Spencer, Cox's attorney, did not return calls seeking comment about why he was not at the critical hearing.
Judge Mitchell, who presided over the October 1996 hearing, said he did not recall why he approved the postponement - which set the trial one day past the deadline. Lifson also agreed to the new trial date.
"I will never be able to re-create that in my mind," he said.
Robert Ignatowski, whose office schedules criminal cases, said judges must request time off four months in advance because trials are scheduled ahead of time. In this case, he said, three judges failed to meet the deadline.
Byrnes said he had a "family" matter and requested leave two weeks before the October 1996 trial, resulting in one postponement. Hubbard requested leave to attend a training seminar a month before the April 1997 trial, resulting in another delay.
Prevas requested leave more than three months before the September 1997 trial. At the time, no cases were scheduled to go before him. But the Wills and Cox trial was nevertheless assigned to his courtroom.

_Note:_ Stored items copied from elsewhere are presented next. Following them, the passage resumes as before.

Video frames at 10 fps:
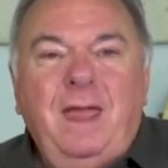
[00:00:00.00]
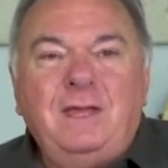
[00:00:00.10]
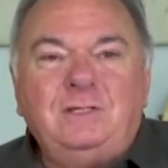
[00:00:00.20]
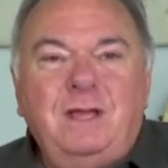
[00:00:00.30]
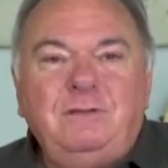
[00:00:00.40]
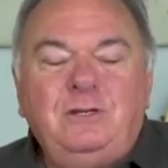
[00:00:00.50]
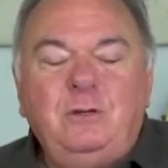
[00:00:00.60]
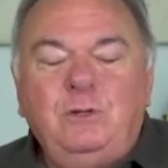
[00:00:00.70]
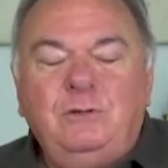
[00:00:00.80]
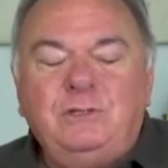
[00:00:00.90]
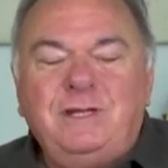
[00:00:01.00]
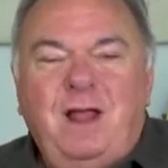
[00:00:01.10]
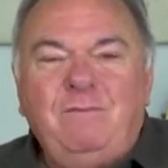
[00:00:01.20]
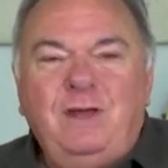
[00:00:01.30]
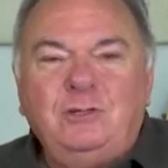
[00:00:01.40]
Has nothing to do with your
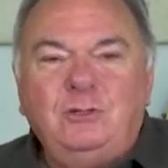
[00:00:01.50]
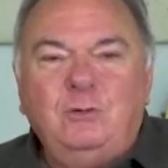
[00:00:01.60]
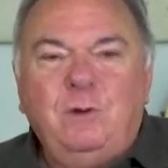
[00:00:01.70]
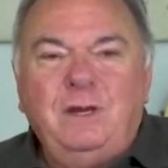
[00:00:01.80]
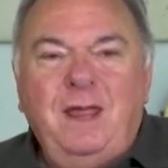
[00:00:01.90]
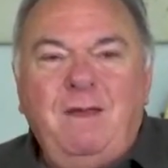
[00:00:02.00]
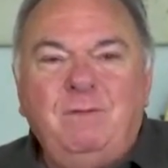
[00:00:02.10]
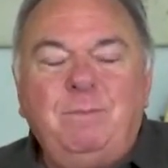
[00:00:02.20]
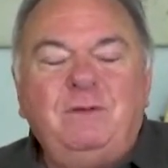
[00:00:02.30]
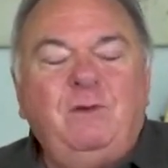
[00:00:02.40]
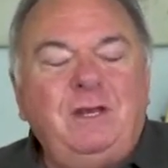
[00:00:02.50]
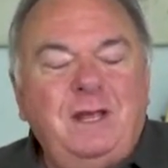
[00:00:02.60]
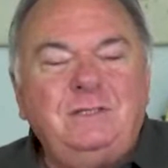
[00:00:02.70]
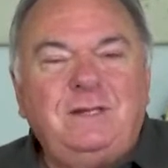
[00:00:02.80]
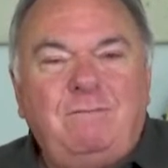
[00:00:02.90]
salvation or going to heaven, but it
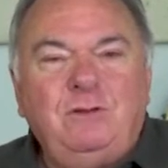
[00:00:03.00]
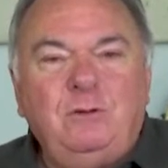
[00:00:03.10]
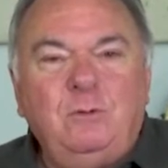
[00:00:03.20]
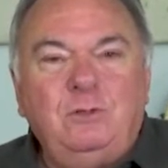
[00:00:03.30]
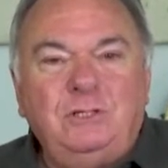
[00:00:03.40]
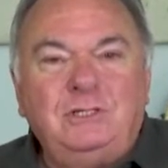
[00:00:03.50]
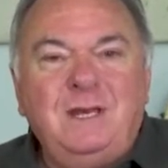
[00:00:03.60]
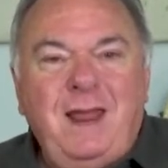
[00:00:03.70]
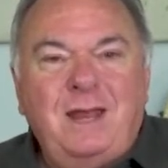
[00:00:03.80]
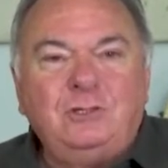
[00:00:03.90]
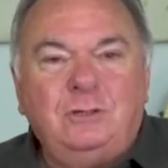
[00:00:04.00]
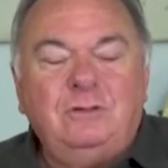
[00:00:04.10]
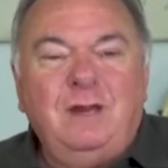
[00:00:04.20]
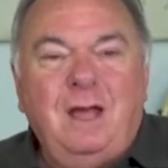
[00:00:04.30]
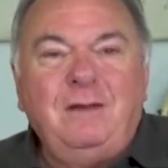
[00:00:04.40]
does have to do with just
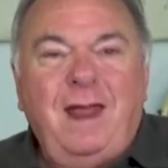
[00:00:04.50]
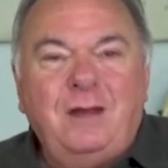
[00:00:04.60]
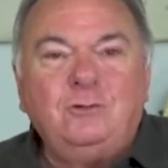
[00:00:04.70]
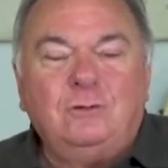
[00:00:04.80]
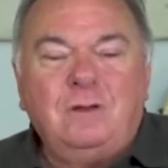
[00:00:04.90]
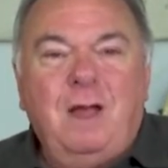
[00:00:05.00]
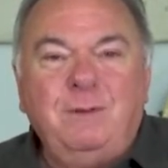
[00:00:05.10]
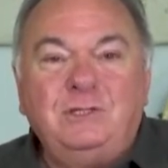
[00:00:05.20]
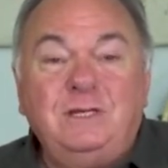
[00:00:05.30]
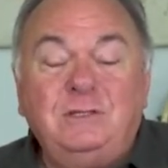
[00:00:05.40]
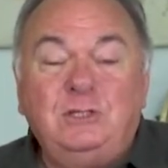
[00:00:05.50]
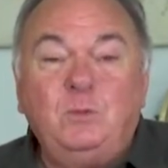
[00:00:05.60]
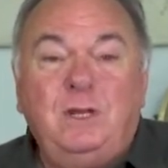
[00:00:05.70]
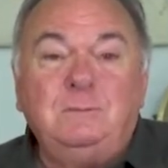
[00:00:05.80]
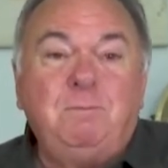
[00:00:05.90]
natural common sense
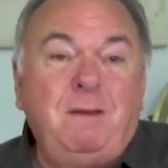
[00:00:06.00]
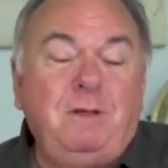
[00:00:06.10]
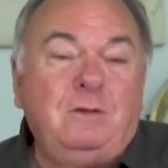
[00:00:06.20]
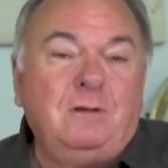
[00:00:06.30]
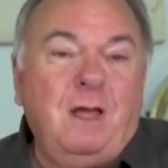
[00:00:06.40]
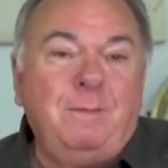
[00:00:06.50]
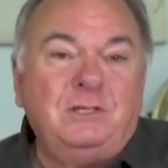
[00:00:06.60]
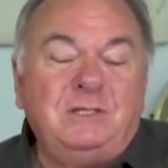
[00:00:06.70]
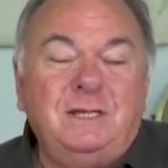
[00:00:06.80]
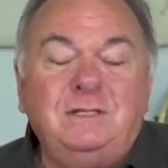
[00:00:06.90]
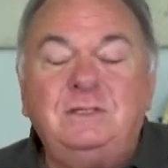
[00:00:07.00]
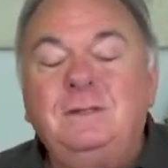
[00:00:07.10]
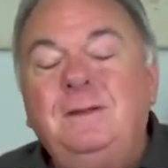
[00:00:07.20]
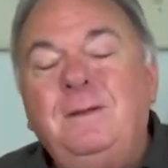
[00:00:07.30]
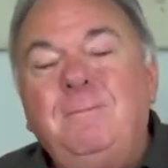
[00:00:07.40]
as well as biblical common sense
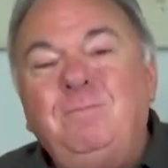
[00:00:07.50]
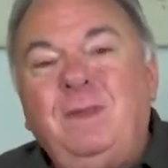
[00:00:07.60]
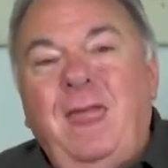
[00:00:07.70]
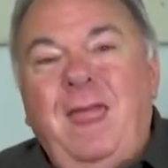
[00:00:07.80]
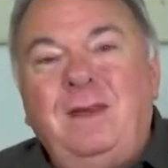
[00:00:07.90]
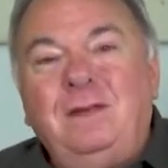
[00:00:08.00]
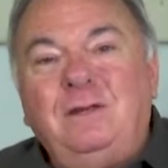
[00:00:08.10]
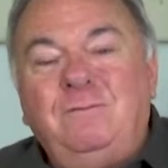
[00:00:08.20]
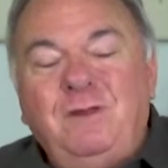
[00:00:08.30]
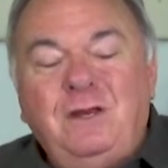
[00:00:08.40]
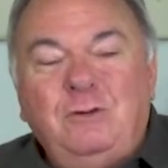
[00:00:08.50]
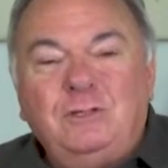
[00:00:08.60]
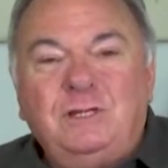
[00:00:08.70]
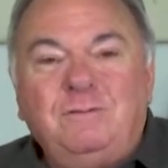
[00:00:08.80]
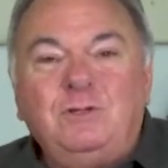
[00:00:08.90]
and defending
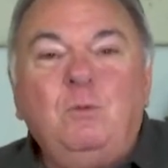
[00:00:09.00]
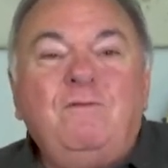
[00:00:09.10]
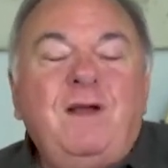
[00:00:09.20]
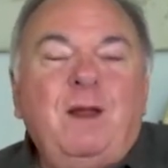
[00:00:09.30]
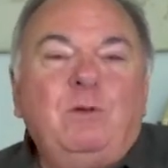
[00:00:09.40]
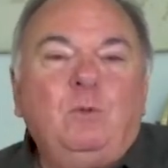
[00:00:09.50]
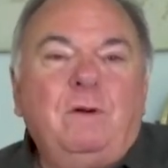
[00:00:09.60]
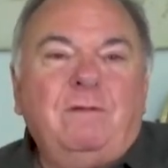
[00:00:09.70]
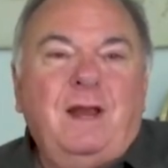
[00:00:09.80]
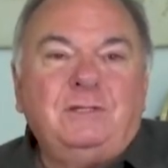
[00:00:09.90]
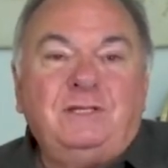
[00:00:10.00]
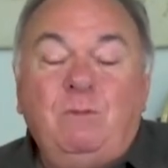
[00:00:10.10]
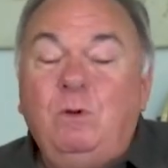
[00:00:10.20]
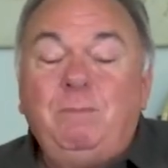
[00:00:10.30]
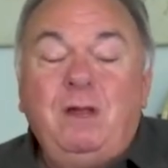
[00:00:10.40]
yourself. So we'll find out what the Word of God has to
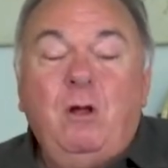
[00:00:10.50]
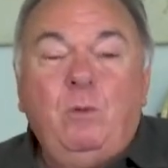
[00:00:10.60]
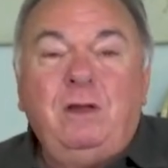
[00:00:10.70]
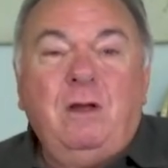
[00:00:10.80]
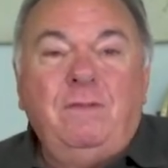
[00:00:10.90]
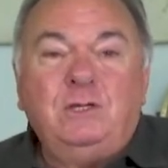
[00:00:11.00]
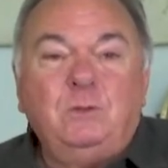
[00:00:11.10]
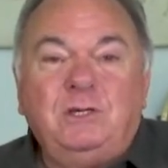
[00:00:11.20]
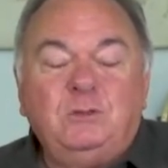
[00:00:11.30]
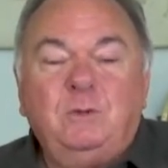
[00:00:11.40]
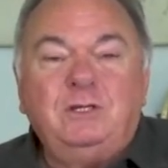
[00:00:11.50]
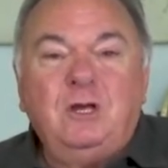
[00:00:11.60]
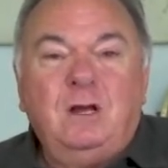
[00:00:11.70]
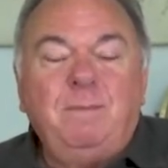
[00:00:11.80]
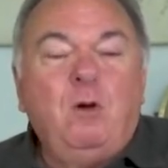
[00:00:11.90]
say. We'll be all week on this one because we're going to
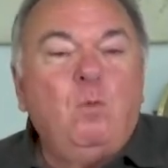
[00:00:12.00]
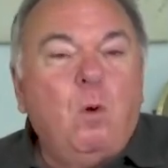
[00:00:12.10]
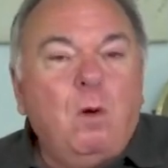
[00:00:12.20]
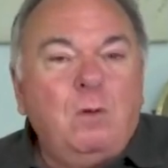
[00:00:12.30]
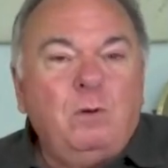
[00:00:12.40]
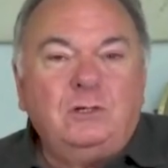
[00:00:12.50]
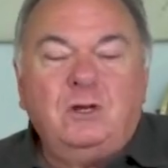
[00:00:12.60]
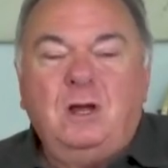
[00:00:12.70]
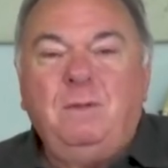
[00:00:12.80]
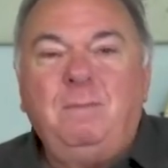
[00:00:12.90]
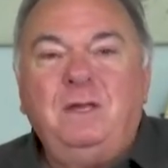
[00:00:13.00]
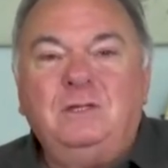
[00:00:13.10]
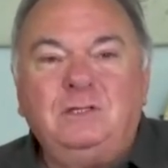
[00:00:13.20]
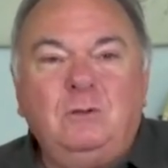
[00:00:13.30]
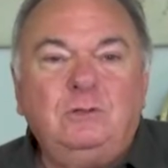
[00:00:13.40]
talk about war. We're going to talk about being
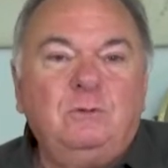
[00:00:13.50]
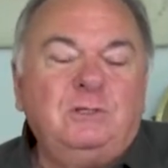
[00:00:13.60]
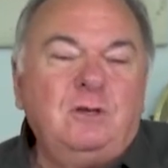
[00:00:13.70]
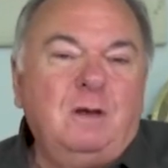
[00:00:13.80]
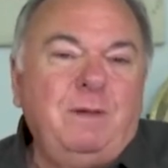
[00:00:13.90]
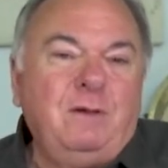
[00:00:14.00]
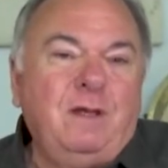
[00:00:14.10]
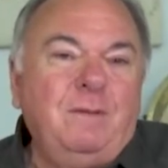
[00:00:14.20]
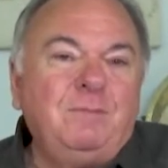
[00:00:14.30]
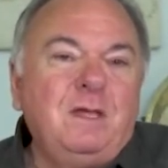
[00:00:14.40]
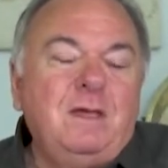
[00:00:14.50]
a soldier. We're going to talk about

Ignatowski acknowledged that human error may be to blame. Error "has to be expected when you are dealing with this kind of volume," he said.
When judges ask to be off work, court supervisors try to assign their cases to different judges, said McCurdy, who oversaw the criminal docket. But that plan clearly did not work in this case, and the trial was not immediately assigned to another judge. That left prosecutors scrambling to postpone the case days before the trial.
McCurdy said he postponed the Wills and Cox trial at least once because he was concerned that Wills hadn't officially waived his right to an attorney. Wills' attorney, Kinstler, said his client wanted to waive that right early in the case.
But no judge asked Wills if he wanted to go through the formal waiver process.
McCurdy also said he tried to schedule a trial date that would stick. After placing it on the move list the first time, he said, he considered placing it there again. But the fast-track docket does not ensure that a case will be promptly heard.
McCurdy said he did the best he could.
"I guess it seems like no one listened, but I did listen to him," McCurdy said. "But I'm not here to be the advocate for the state or the advocate for the defense, and as hard as this must sound, I'm not an advocate for the victim. I have sympathy for these people, but that's not my role.
"My role is to be an independent adjudicator."
For the victims, the explanations are troubling.
"The system is not what it should be," said Lucy Randolph, whose Cougar was stolen and whose son was punched by the suspects that night nearly three years ago. "It's not protecting the innocent.
"The criminals get the better end, and the victims get the worst end."